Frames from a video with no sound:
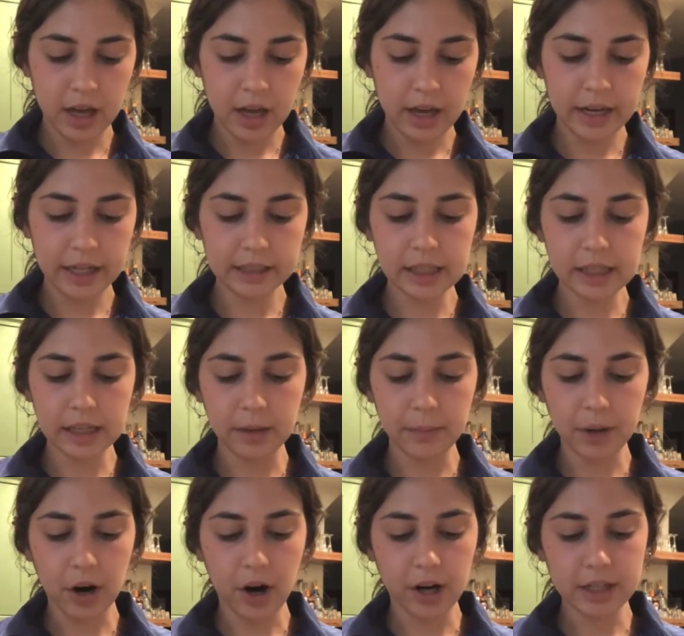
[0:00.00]
it is a little
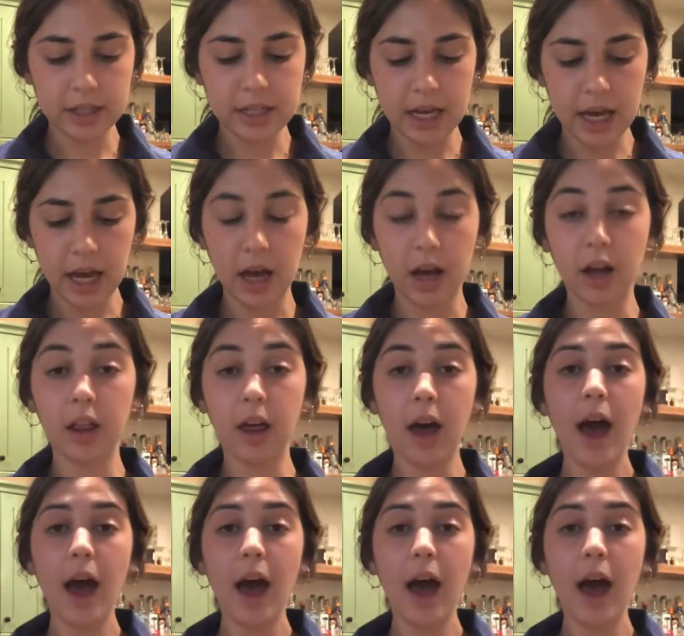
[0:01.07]
bit hard to tell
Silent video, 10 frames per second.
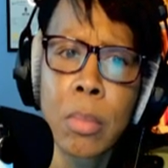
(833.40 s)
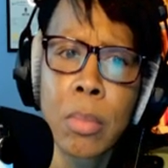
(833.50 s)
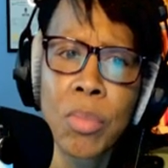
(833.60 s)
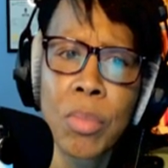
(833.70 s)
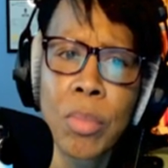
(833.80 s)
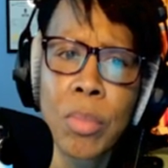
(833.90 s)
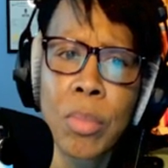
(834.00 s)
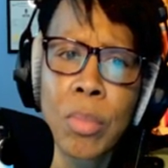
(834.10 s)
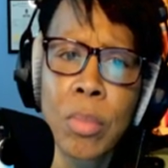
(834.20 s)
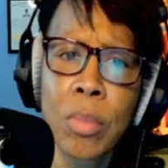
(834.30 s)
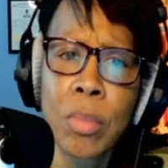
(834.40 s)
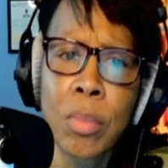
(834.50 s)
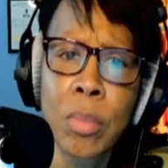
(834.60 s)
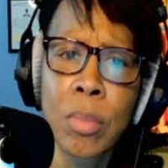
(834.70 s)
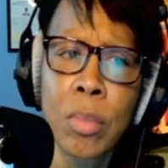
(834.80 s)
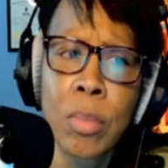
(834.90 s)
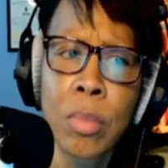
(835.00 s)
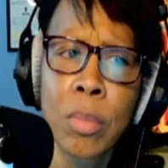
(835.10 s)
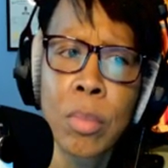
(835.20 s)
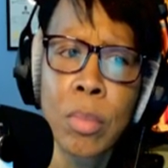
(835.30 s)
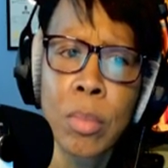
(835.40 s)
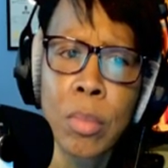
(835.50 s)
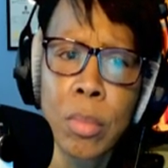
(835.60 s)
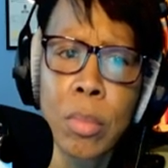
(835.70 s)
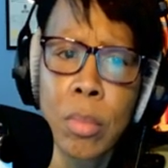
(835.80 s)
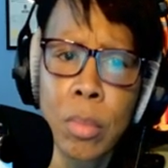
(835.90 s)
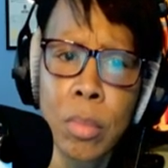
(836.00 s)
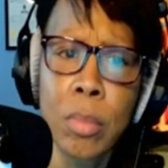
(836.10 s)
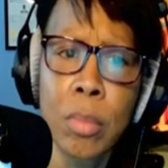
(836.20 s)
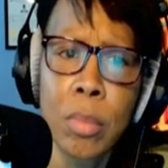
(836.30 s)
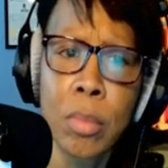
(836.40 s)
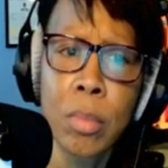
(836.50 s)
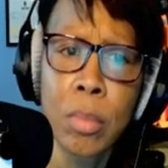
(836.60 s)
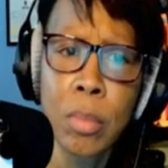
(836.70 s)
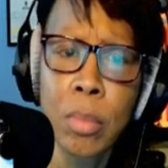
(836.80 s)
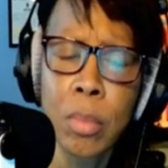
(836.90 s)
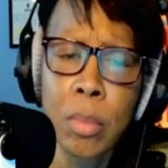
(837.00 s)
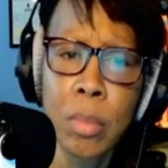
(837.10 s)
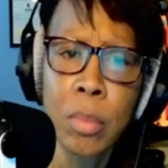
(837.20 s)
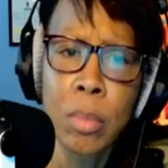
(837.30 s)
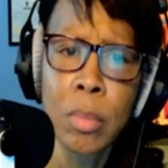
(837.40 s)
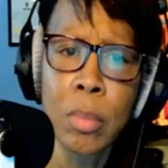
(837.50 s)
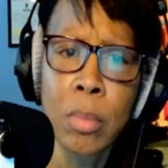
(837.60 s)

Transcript: (not speaking)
• • •
TASK BRIEF -> Please output the material above unchanged, apart from removing the pictures.

COMPLETED EXERCISE ->
Frames from a video with no sound:
[0:00.00]
it is a little
[0:01.07]
bit hard to tell
Silent video, 10 frames per second.
(833.40 s)
(833.50 s)
(833.60 s)
(833.70 s)
(833.80 s)
(833.90 s)
(834.00 s)
(834.10 s)
(834.20 s)
(834.30 s)
(834.40 s)
(834.50 s)
(834.60 s)
(834.70 s)
(834.80 s)
(834.90 s)
(835.00 s)
(835.10 s)
(835.20 s)
(835.30 s)
(835.40 s)
(835.50 s)
(835.60 s)
(835.70 s)
(835.80 s)
(835.90 s)
(836.00 s)
(836.10 s)
(836.20 s)
(836.30 s)
(836.40 s)
(836.50 s)
(836.60 s)
(836.70 s)
(836.80 s)
(836.90 s)
(837.00 s)
(837.10 s)
(837.20 s)
(837.30 s)
(837.40 s)
(837.50 s)
(837.60 s)

Transcript: (not speaking)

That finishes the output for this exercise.